The curved arm and leg supports have a disk intersection with geometric intarsia. Small inlaid geometric designs decorate the front and the top of the curved arms. The rounded base rails have accolade-shaped undersides. The leather seat and back have tooled ornamentation. This chair is the third variant of the X-shaped “folding” armchairs in the Robert Lehman Collection that document the history of a valuable type. Two early works (Nos. 159, 160) were likely made in Spain by Hispano-Moresque craftsmen before or about 1500. The present one is covered with a much simpler decoration that seems to be the Italian interpretation of medieval Cosmati work, but its shape is a diluted version of the Spanish masterpieces. Only the front “facade” and arms of this chair are ornamented with inlaid, stylized star motif roundels that contrast with the vivid grain of the elm wood.(1) The type seen here was produced in great numbers during the Renaissance.(2) The decoration corresponds to a group of Italian chests and is often cited as certosina intarsia, which has its roots in the medieval period. It derives from embellishments in stone mosaic or wood and other materials produced in Lower Italy and Sicily where the Moorish tradition was employed by Western artisans, the latter inspired by taracea.(3)

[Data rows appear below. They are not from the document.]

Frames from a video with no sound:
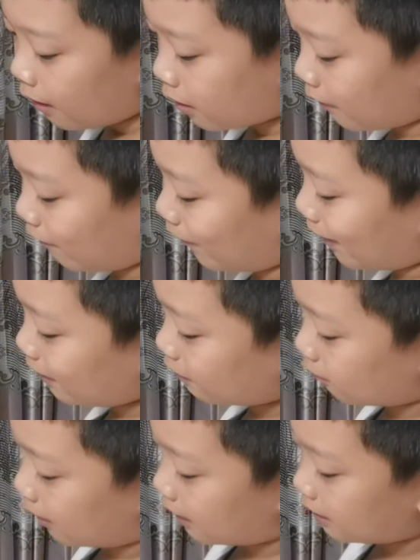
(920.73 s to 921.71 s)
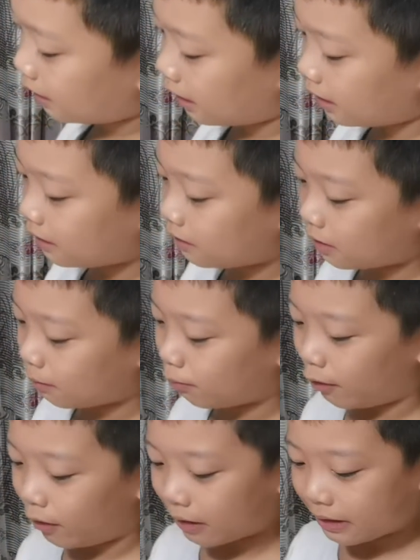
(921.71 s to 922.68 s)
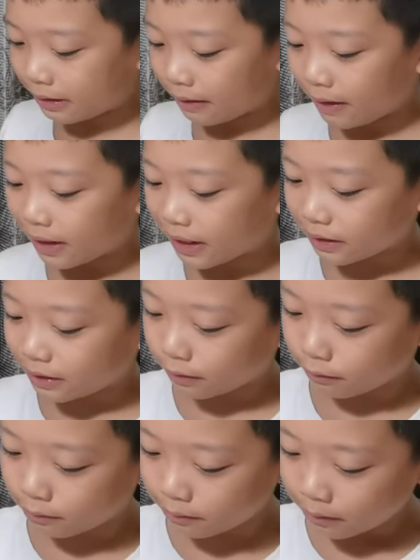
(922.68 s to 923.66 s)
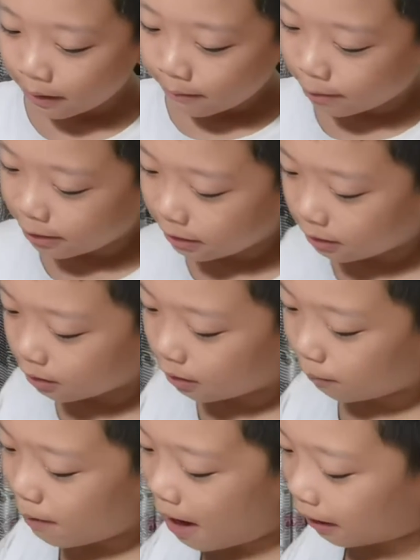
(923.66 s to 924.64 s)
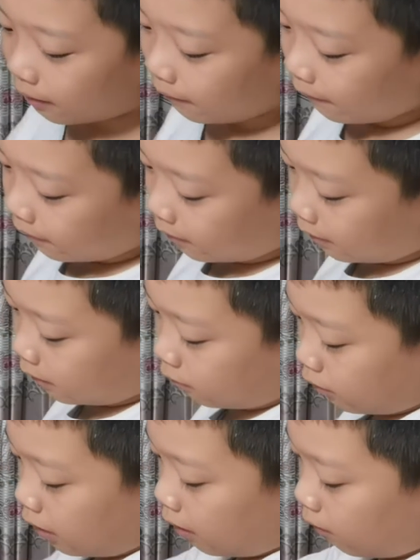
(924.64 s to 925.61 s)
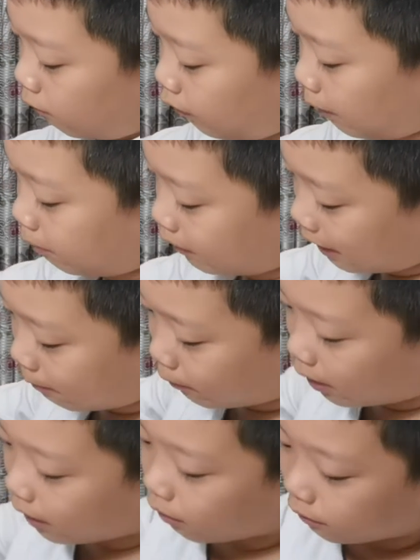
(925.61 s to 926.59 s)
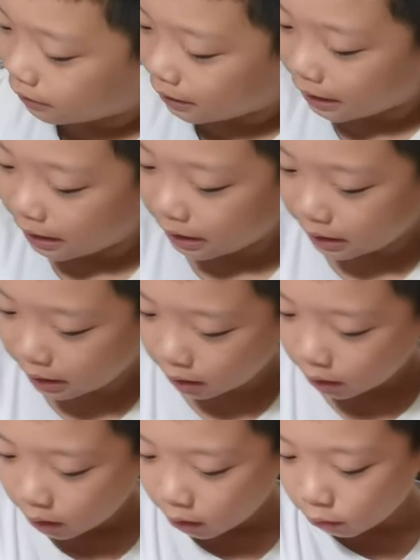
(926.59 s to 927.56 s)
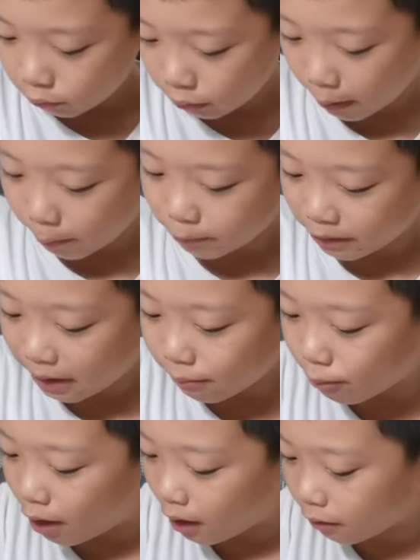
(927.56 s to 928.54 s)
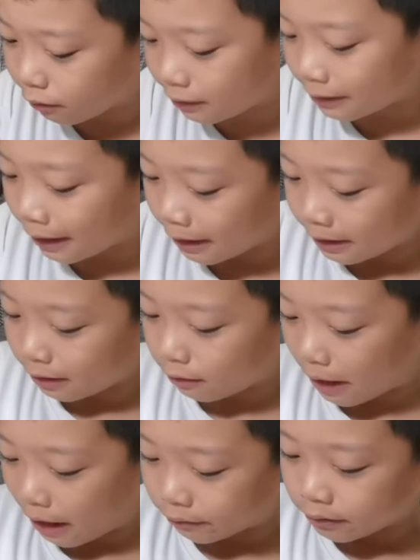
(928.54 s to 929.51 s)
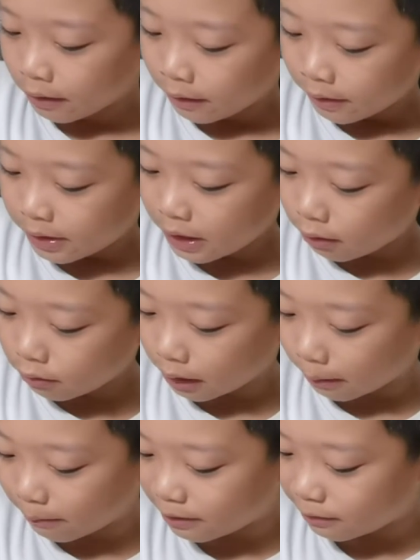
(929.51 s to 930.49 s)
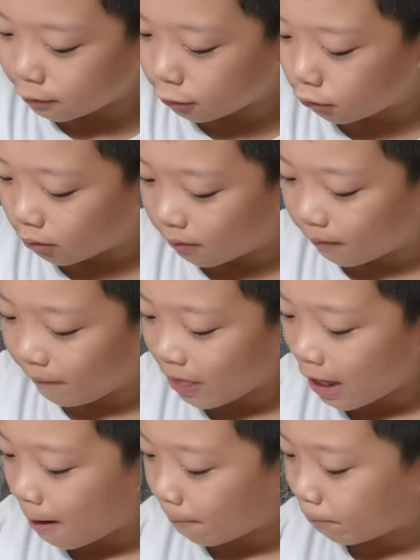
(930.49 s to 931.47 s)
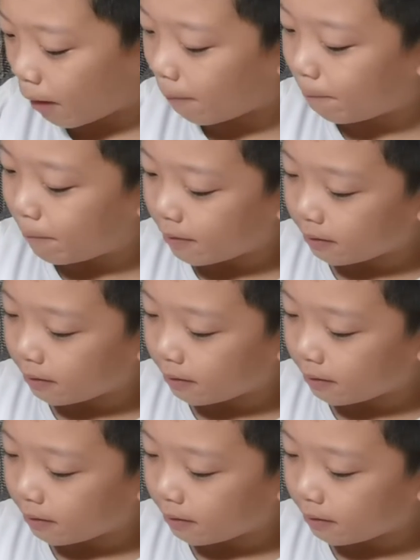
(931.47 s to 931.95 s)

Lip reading: The first word is, she paused, and she went to the back and wrote, Ripley Bongoski. Ripley Bongoski, she growled. No government school. Pop.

Catalogue entry from: Wolfram Koeppe. The Robert Lehman Collection. Decorative Arts, Vol. XV. Wolfram Koeppe, et al. New York: The Metropolitan Museum of Art in association with Princeton University Press, 2012, p. 236.

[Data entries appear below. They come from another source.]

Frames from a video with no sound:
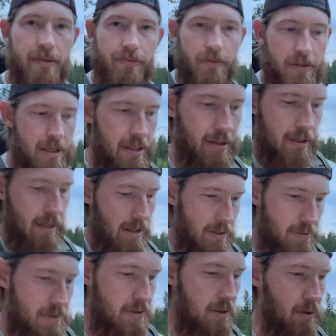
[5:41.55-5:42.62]
for 10 days.
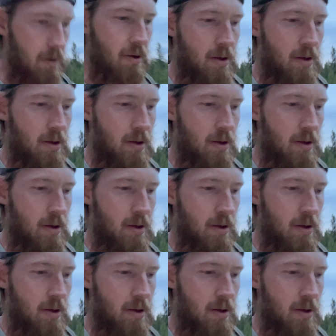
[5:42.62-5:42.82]
So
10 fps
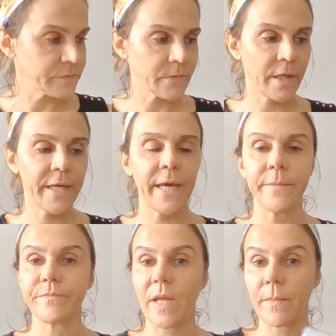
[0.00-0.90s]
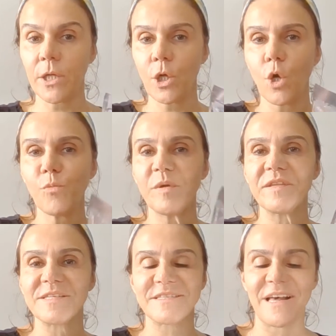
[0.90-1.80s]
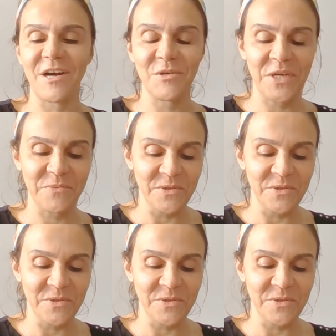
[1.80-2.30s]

Okay, I'm gonna open this now and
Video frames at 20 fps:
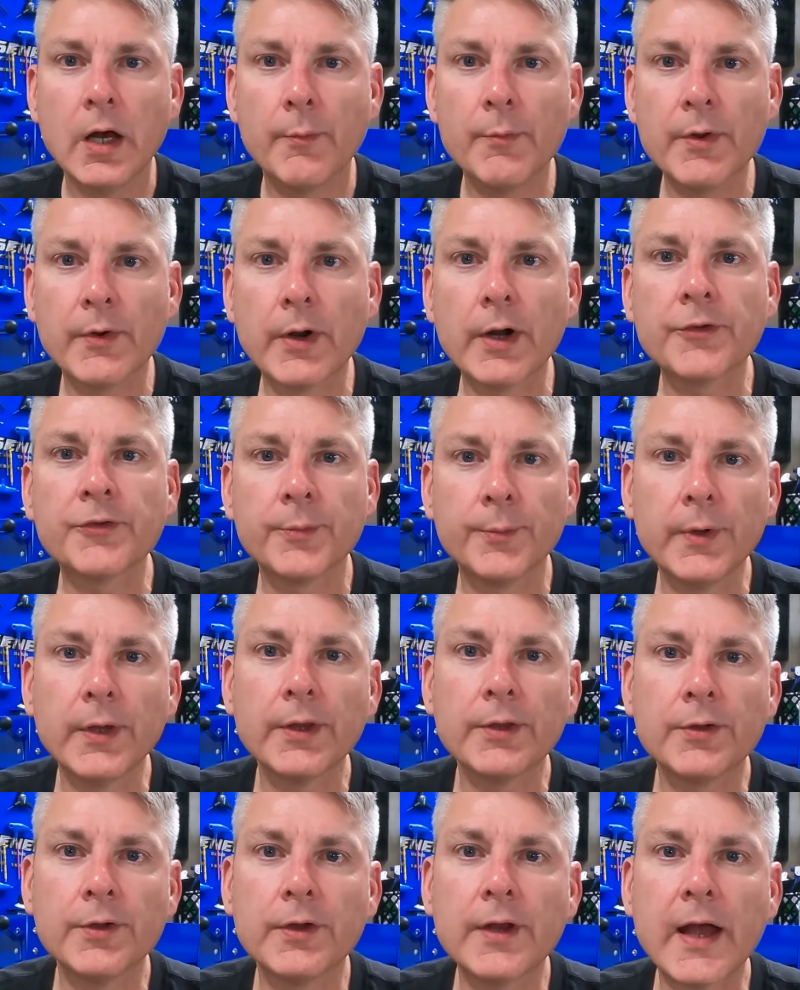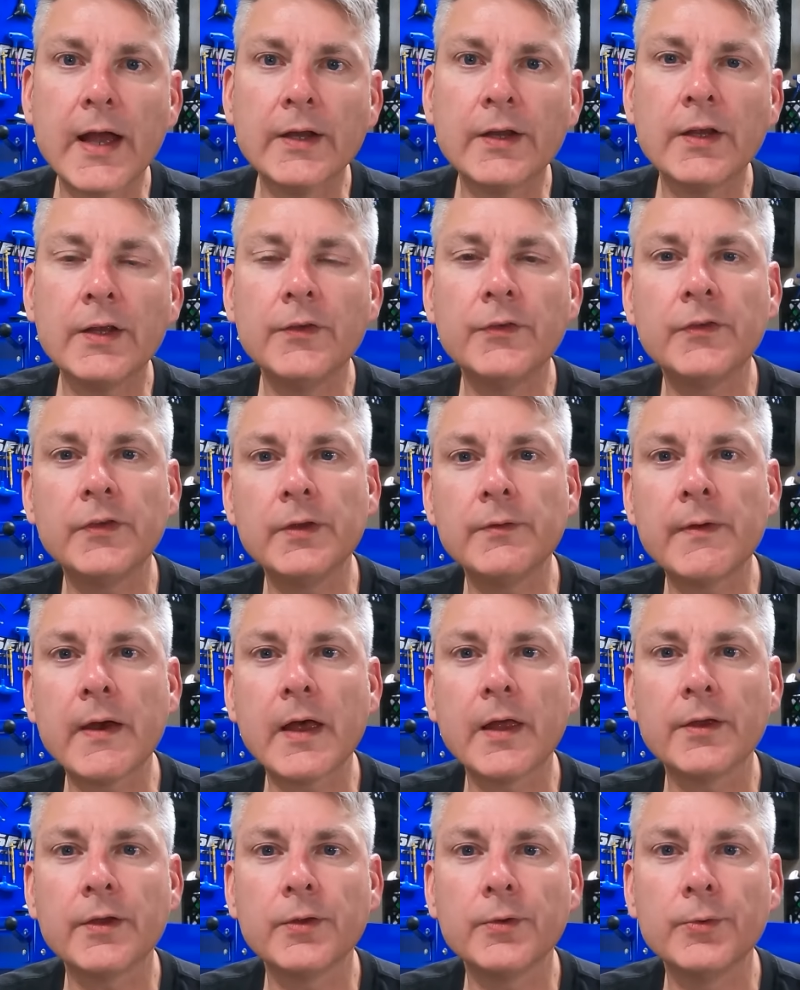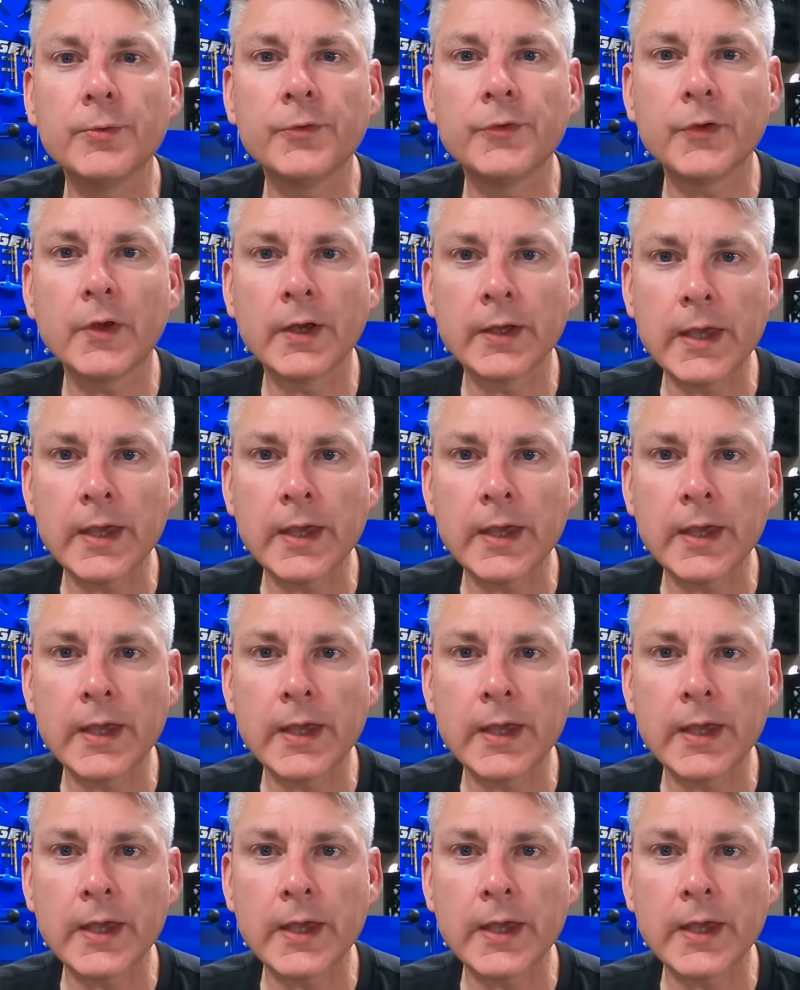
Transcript: there are some really good ITC values.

1. Thornton, Peter. The Italian Renaissance Interior, 1400 – 1600. New York, 1991, pl. 379, illustrates a type of Annunciation by Filippo Lippi (ca. 1406 – 1469) depicting the Virgin Mary on an elegant combination furnishing (perhaps a letuccio with an integrated praying bench or prie-dieu). The seat’s back is inlaid with friezes of geometric ivory or bone intarsia a toppo.
2. See, for example, Schottmuller, Frida. Furniture and Interior Decoration of the Italian Renaissance. 2nd ed. Stuttgart, 1928, p. 177, fig. 412.
3. Fuga, Antonella. Artists’ Techniques and Materials. Los Angeles, 2006. [Translation of Tecniche e materiali delle arti. Milan, 2004.]